┌─ Working data

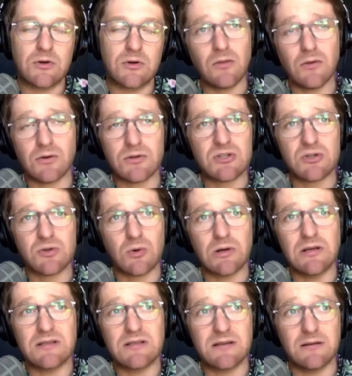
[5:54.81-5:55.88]
there are
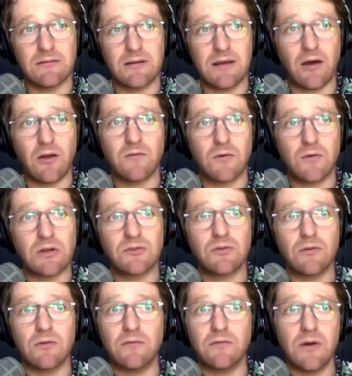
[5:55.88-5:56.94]
stories in California
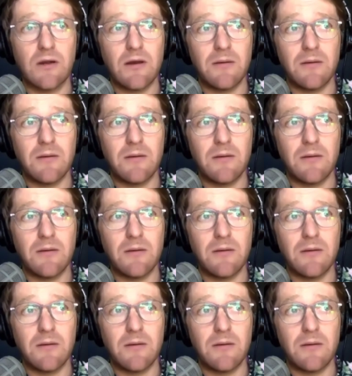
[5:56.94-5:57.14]
too of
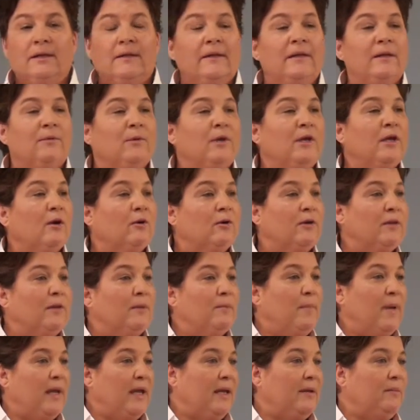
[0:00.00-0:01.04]
Then we go to the
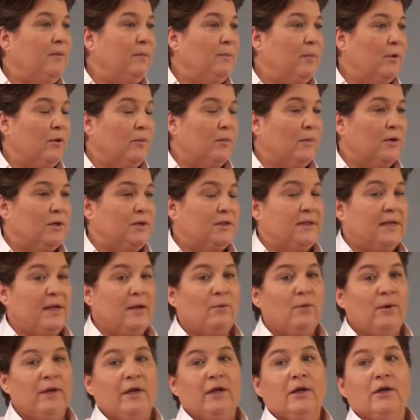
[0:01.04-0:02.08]
baby boomers
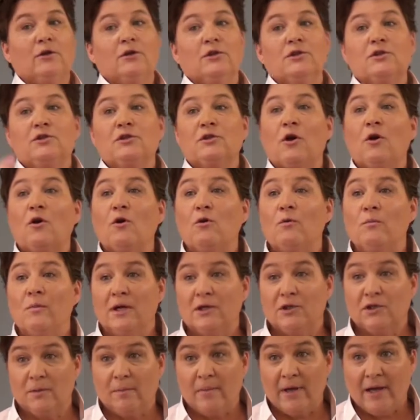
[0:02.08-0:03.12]
that we hear so
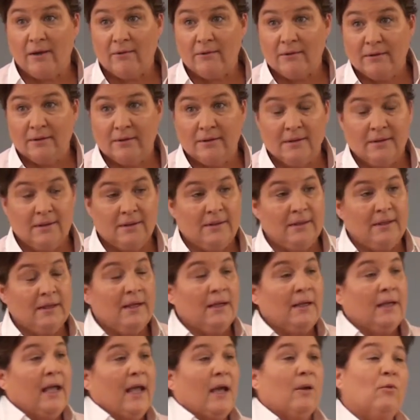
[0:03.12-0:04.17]
much about.
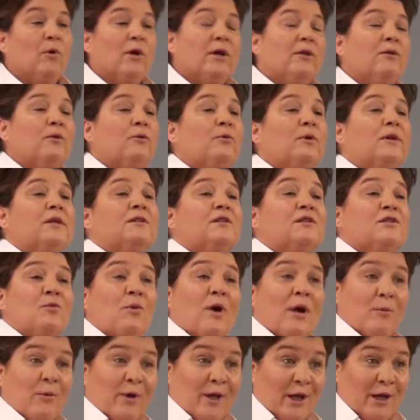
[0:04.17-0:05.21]
And one of the reasons
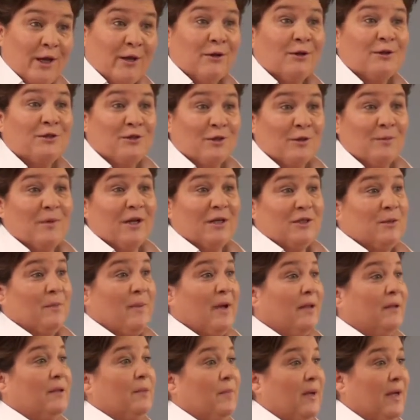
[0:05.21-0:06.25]
why we hear so much
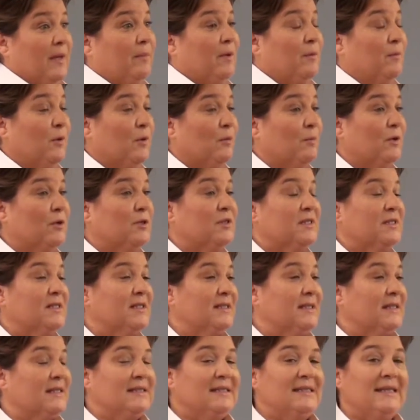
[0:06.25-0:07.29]
about the baby boomers is
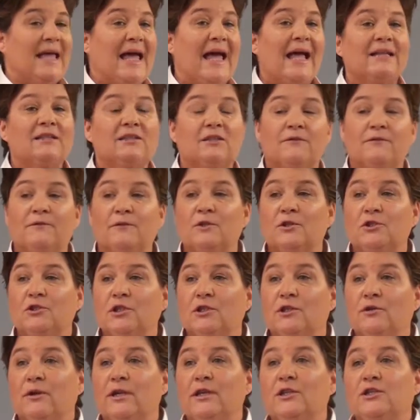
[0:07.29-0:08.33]
because that's the first
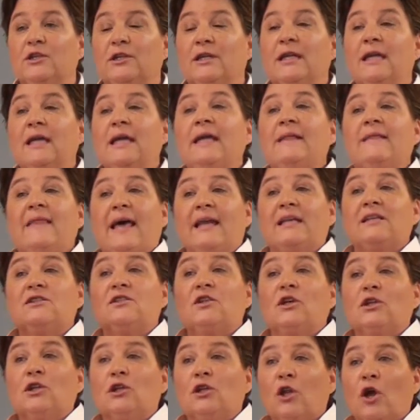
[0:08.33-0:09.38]
generation, that is
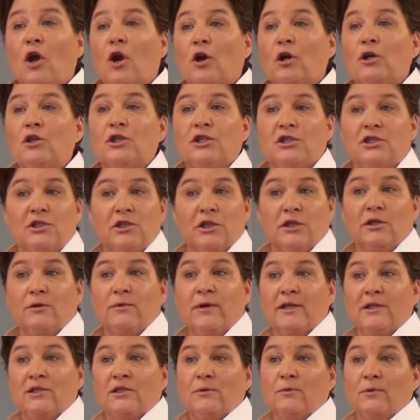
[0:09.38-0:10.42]
the largest
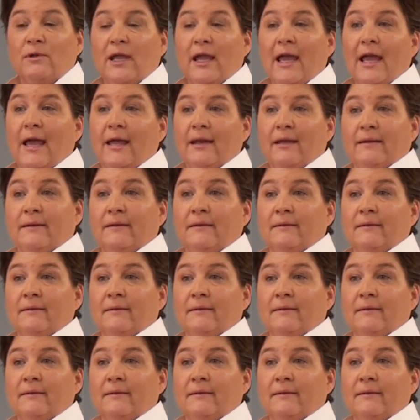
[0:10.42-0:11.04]
generation we had.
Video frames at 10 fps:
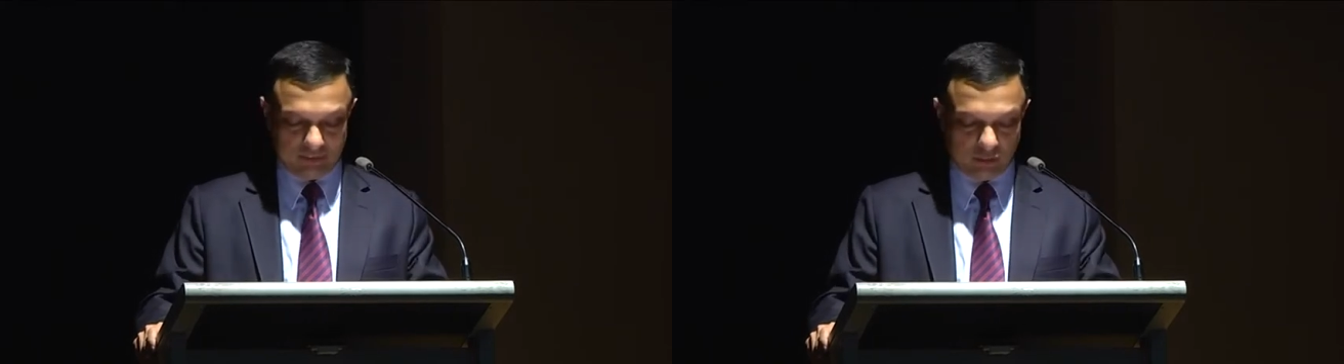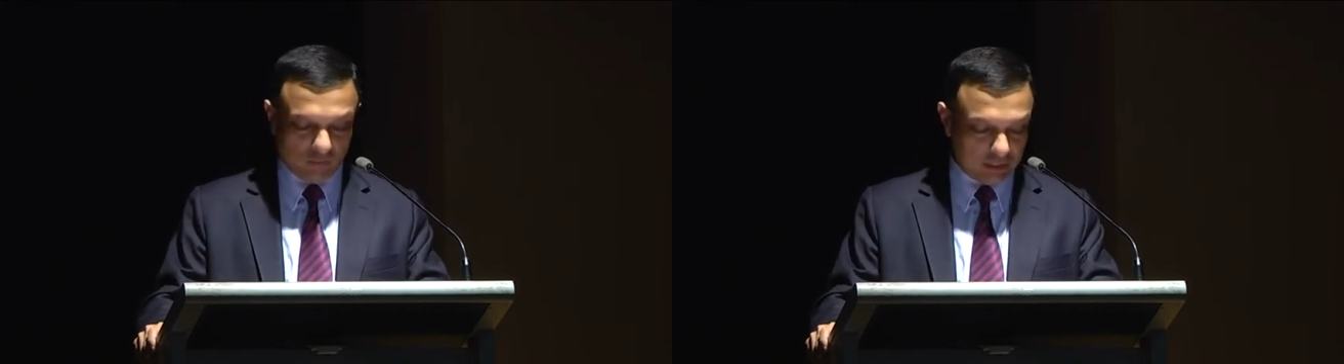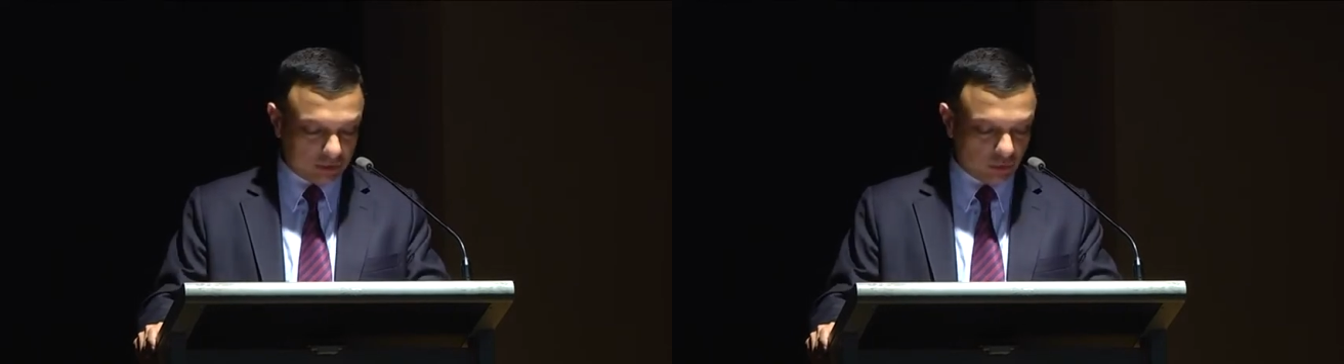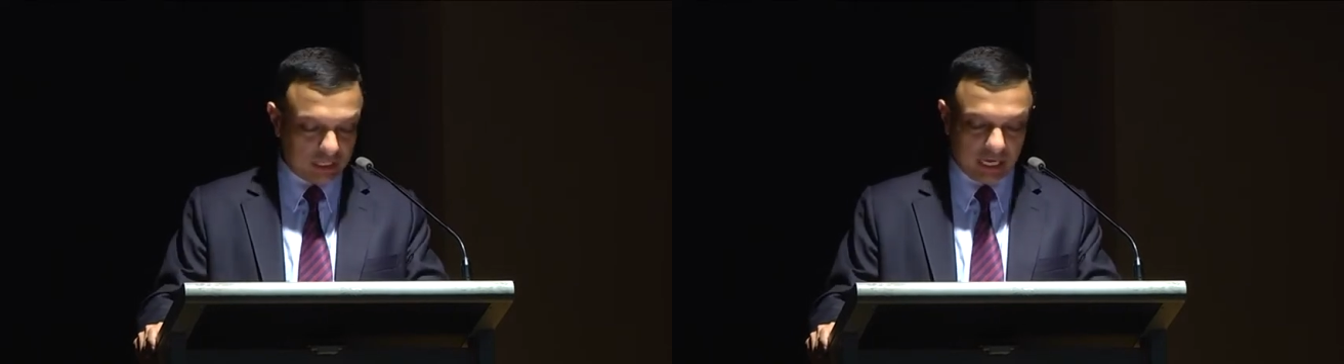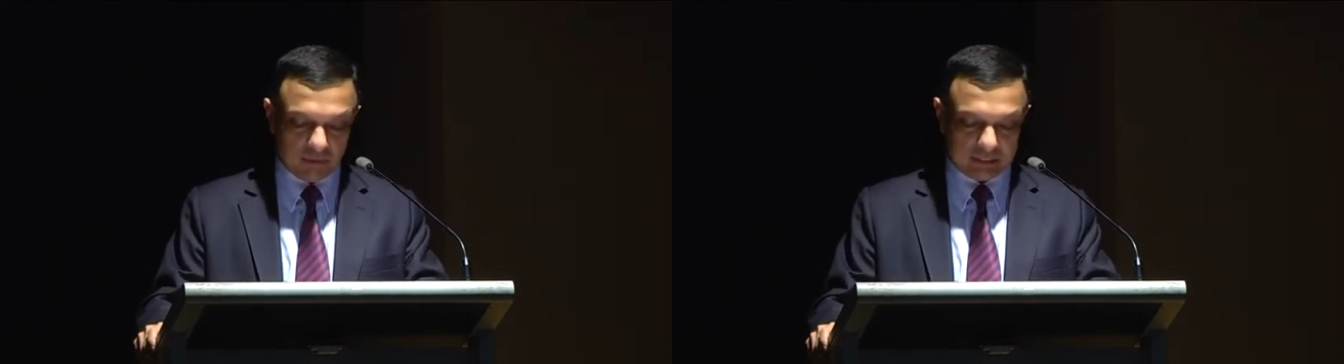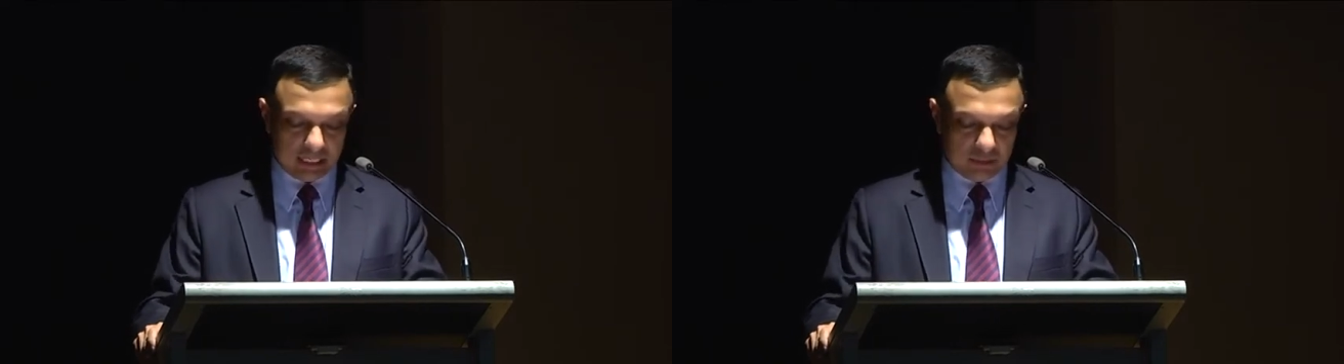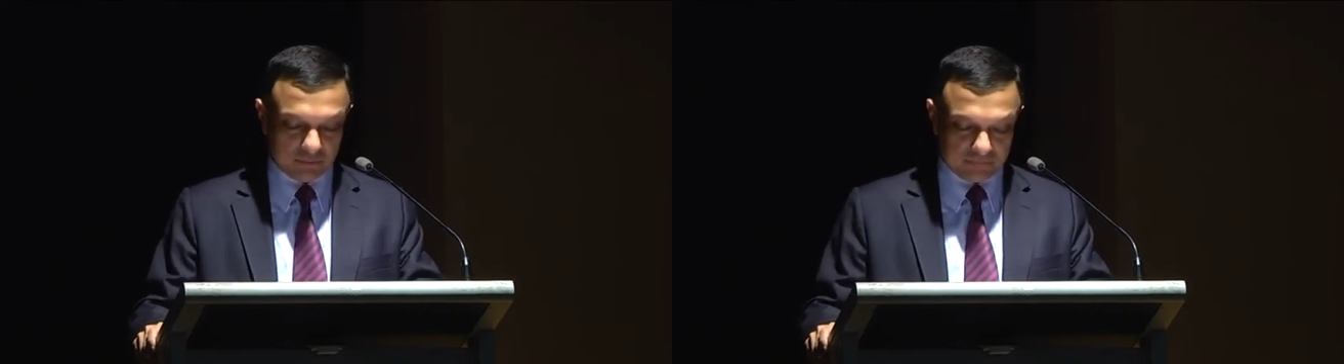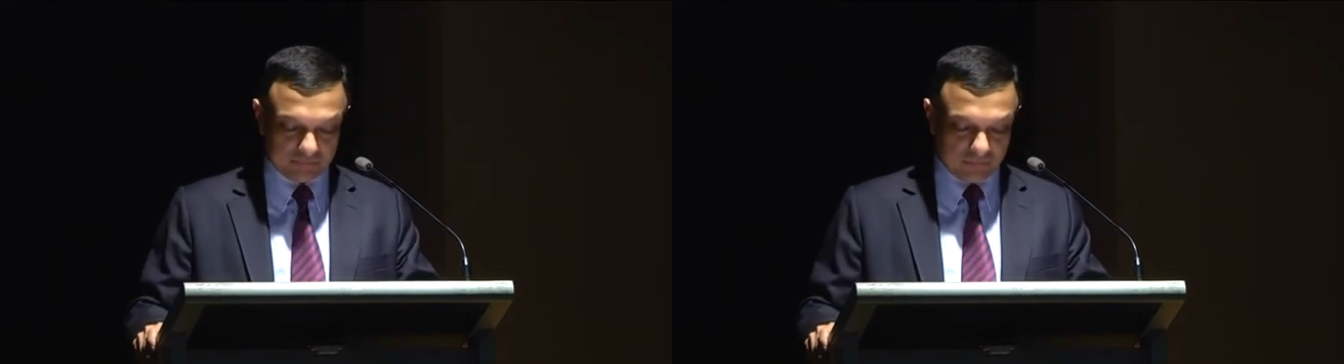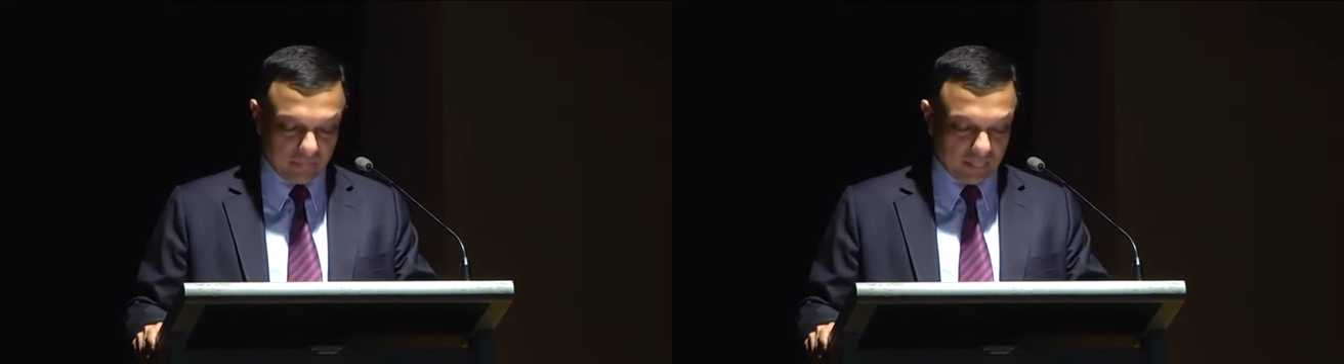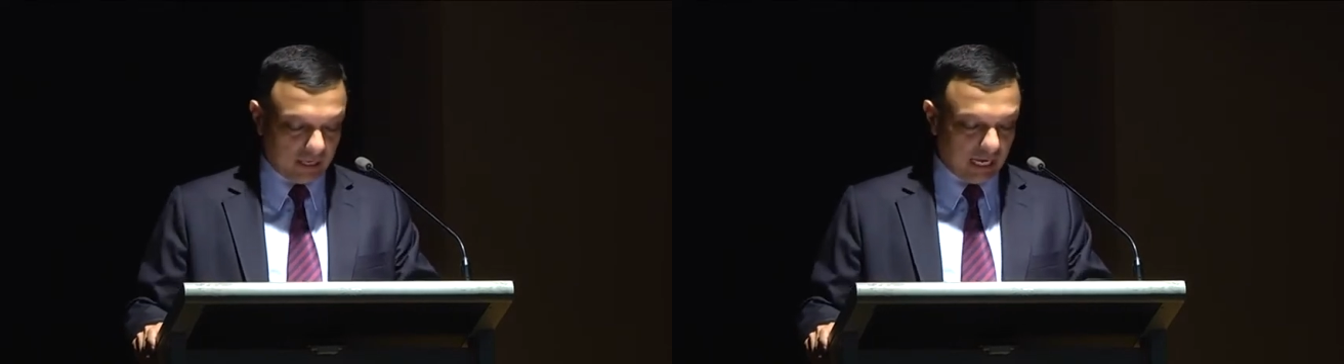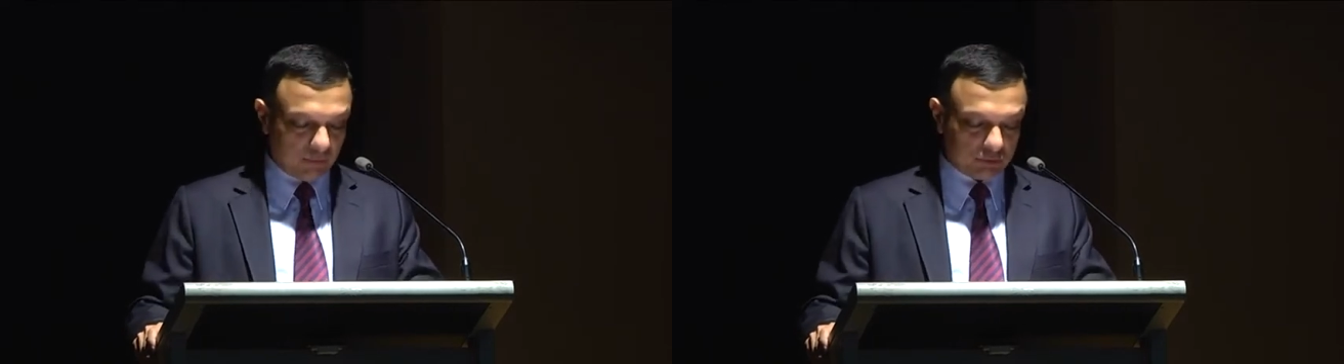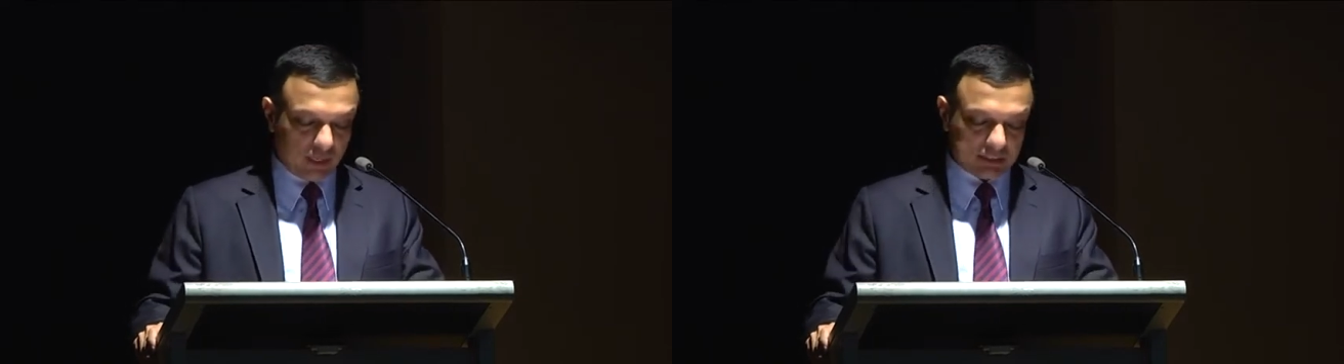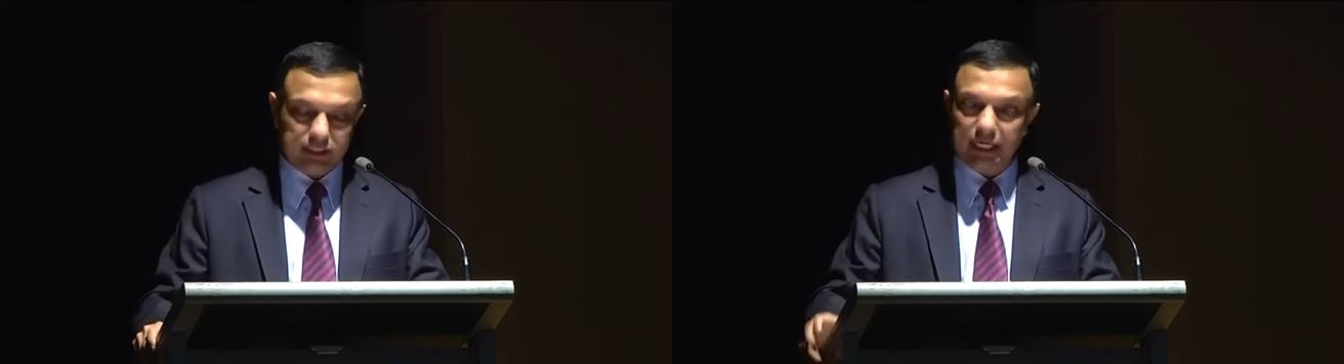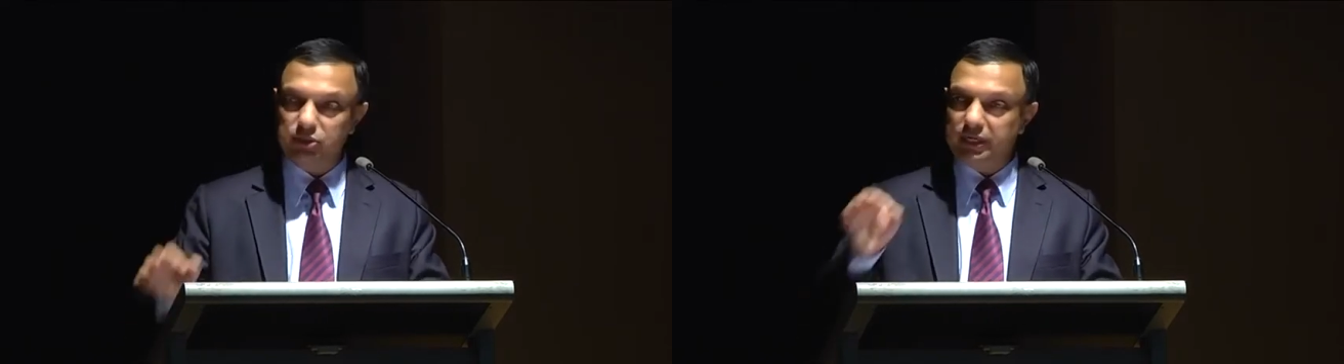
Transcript: You know, one story I will tell you I was once trying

└─

**Task**. Every line of the material must be repeated exactly; pictures stay out.

**Task output**.
[5:54.81-5:55.88]
there are
[5:55.88-5:56.94]
stories in California
[5:56.94-5:57.14]
too of
[0:00.00-0:01.04]
Then we go to the
[0:01.04-0:02.08]
baby boomers
[0:02.08-0:03.12]
that we hear so
[0:03.12-0:04.17]
much about.
[0:04.17-0:05.21]
And one of the reasons
[0:05.21-0:06.25]
why we hear so much
[0:06.25-0:07.29]
about the baby boomers is
[0:07.29-0:08.33]
because that's the first
[0:08.33-0:09.38]
generation, that is
[0:09.38-0:10.42]
the largest
[0:10.42-0:11.04]
generation we had.
Video frames at 10 fps:
Transcript: You know, one story I will tell you I was once trying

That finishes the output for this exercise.